After Hurricane Katrina, Personal Debt Fell For Those Worst Hit, But At A Cost
After Hurricane Katrina devastated New Orleans a dozen years ago, there was a sharp and immediate drop in personal debt among residents living in city’s most flooded blocks, according to a new Case Western Reserve University study.
Yet, the main driver of this debt reduction–using flood insurance to pay off mortgages of damaged homes, rather than rebuilding or repairing them–may ultimately harm the city’s recovery, the study suggests.
“While paying down mortgage debt is usually seen as a positive, if homeowners do this and move, then it could slow the rebuilding of neighborhoods–especially if residents are more likely to return when others do,” said Justin Gallagher, an assistant professor of economics and co-author of the study, published this month in the American Economic Journal: Economic Policy.

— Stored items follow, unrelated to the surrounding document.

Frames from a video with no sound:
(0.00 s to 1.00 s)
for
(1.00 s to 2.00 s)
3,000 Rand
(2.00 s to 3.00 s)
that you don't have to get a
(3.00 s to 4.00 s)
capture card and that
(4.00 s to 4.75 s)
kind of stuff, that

New Orleans residents with local mortgage lenders were more likely to rebuild their homes–a buoy to neighborhoods.
But the propensity to pay off mortgages–and not rebuild–was especially high in the deepest-flooded neighborhoods.
“Residents in these areas were the ones facing the difficult decision to rebuild or pay down debt,” said Gallagher. “And residents in these areas with non-local mortgage companies were much more likely to choose to decrease debt than rebuild.” In many cases, lenders must approve how homeowners use flood insurance payouts and can create conditions and pressures for how the money is spent.

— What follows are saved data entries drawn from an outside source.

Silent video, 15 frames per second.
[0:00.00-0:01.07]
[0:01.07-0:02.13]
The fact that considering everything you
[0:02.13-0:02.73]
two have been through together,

“The findings suggest that the higher number of mortgages provided by local lenders can result in a more positive impact on a community’s redevelopment after a natural disaster,” Gallagher said.
After Katrina, new mortgages by nonlocal lenders fell sharply, relative to those by local lenders.

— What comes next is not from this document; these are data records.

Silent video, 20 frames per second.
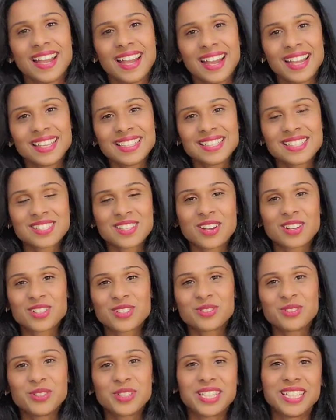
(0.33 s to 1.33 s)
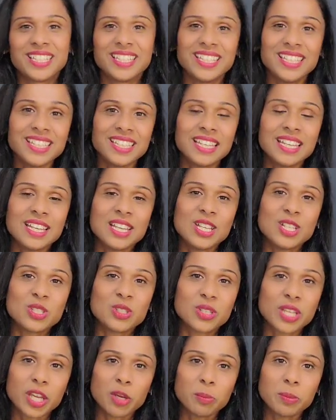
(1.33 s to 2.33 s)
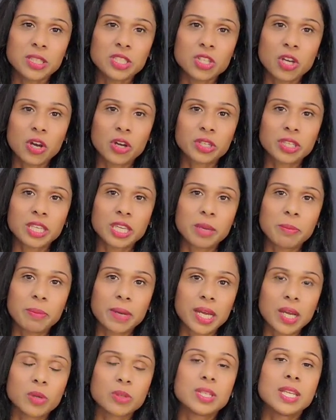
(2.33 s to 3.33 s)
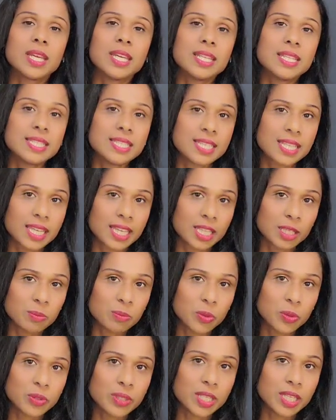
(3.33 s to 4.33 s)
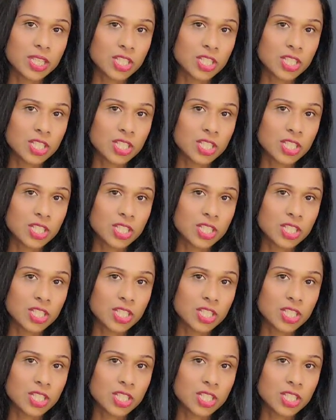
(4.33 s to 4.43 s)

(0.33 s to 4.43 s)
Hi, it's Dr. Logini. Today I'll be talking about tailbone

Causing an estimated $108 billion in property damage, Hurricane Katrina hit New Orleans on Aug. 29, 2005 and flooded 85 percent of the city after its levees were breached by a surge of storm and coastal waters.
In the U.S., more than 200 weather and climate disasters have exceeded $1 billion in damages since 1980, with a total cost exceeding $1.2 trillion, according to the National Oceanic and Atmospheric Administration.
Yet, relatively little is known about how people affected by natural disasters cope with the resulting financial shock, said Gallagher, though the U.S. government has many longstanding programs to do so.
After Katrina, researchers found that the worst-flooded residents relied on credit cards in modest amounts–incurring an average temporary increase of 15 percent, or $500, in new credit card debt. (Though, there was some evidence of a tightening overall credit market for flooded residents.)
In addition, two broad measures of financial health–debt delinquency rates and credit scores–showed short-lived and modest increases: The worst-flooded residents had 90-day delinquency rates that were about 10 percent higher, relative to non-flooded residents, for the three months following Katrina.
Daniel Hartley, a policy economist with the Federal Reserve Bank of Chicago, co-authored the paper.